Residential Fellows are expected to propose projects that engage with one or more of these questions or sub questions. No project treating topics in bioethics, environmental ethics or sexual ethics can be accepted, as these are outside the boundaries of the donor funding category associated with this grant. Details on the HCPL project as a whole can be found on the project’s website. In most cases, Residential Fellowships will be either for a single semester or an academic year, although proposals for shorter Fellowships terms will be considered. Fellows will be expected to pursue some research or engagement activity while holding the Fellowship and to be in residence at UConn for the length of the Fellowship’s term. Fellows will be provided a workspace, access to a printer, photocopier and access to University Libraries. While in residence, Fellows will be expected to attend and present in an ongoing HCPL seminar.
Funding will vary depending on the proposed length of stay, with compensation totaling $25k for one semester and $50k for one academic year; support for shorter term Fellowships will be scaled appropriately.

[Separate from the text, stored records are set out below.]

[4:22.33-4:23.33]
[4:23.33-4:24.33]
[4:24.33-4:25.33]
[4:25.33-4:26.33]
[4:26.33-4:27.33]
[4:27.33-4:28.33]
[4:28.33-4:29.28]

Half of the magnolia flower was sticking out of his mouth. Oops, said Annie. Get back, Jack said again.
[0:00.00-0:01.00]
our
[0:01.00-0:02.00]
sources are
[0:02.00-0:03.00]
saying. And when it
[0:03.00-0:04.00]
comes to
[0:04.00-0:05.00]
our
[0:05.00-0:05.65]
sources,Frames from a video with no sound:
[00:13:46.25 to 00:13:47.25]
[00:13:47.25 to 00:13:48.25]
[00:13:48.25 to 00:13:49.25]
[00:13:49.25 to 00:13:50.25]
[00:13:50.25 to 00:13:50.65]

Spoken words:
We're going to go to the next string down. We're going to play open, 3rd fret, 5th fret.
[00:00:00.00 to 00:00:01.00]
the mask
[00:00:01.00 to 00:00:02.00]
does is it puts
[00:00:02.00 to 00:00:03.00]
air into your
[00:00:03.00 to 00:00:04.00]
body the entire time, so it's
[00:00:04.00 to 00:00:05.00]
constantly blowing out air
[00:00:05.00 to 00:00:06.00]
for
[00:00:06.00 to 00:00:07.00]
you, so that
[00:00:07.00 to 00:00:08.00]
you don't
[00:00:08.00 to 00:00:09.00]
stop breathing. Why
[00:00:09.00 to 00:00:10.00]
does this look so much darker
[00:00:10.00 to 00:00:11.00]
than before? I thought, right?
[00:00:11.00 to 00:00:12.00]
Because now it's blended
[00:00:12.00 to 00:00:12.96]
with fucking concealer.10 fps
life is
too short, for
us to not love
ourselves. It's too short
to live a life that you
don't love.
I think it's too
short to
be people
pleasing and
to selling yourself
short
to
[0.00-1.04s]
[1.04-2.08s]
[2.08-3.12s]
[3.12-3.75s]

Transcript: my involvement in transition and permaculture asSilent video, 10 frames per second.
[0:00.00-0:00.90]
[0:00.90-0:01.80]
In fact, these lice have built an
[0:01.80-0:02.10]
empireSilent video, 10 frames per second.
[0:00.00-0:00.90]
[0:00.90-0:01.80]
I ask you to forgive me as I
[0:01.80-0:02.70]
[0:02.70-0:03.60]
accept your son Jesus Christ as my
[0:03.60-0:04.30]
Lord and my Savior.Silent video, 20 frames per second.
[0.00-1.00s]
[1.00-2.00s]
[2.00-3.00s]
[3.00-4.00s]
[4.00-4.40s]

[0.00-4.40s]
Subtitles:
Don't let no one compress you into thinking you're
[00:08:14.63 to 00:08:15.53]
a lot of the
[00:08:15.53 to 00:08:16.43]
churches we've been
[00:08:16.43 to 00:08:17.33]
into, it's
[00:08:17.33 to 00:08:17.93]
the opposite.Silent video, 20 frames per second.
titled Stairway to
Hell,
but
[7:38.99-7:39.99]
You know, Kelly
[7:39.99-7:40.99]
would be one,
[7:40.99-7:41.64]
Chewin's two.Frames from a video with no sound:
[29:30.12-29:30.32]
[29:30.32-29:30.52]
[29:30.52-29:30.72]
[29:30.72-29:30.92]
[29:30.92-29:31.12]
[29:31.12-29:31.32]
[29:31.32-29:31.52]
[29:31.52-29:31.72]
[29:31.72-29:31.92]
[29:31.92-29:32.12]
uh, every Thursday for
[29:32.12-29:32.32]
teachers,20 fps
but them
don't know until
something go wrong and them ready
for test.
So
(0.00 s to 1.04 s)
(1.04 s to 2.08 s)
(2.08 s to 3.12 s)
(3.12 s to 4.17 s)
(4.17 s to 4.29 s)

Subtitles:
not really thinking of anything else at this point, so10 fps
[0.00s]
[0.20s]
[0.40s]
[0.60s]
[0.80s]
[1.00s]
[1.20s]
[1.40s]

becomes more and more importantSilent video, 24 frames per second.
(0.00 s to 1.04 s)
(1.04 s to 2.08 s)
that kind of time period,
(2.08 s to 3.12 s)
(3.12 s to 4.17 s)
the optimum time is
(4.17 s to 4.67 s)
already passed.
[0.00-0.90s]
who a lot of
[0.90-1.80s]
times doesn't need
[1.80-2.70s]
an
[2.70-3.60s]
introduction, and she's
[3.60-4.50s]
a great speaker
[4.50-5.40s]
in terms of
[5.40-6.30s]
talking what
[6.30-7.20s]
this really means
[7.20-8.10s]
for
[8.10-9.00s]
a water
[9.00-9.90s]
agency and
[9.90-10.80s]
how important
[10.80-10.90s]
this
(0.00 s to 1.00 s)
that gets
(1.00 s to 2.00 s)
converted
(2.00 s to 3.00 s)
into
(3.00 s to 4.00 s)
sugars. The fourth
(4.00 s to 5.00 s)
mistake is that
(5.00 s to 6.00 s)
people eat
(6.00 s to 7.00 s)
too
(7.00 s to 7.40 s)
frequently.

Applications are due February 1, 2018 and should be submitted in either pdf or Word format to firstname.lastname@example.org with “Residential Fellowship Application” in the subject line of the email. The application consists of three parts:
- A proposal narrative (1500 words maximum); please provide word count within application. Applications exceeding word limits will not be considered. The narrative should include the following information:
- The goals of the project;
- How these goals address those of the HCPL project;
- How the goals will be pursued;
- The expected outputs or deliverables;
- The project timeline.
- A CV
- Two letters of recommendation that speak to the quality and feasibility of the proposed project. It is the applicant’s responsibility to contact these references. Letters should be sent independently.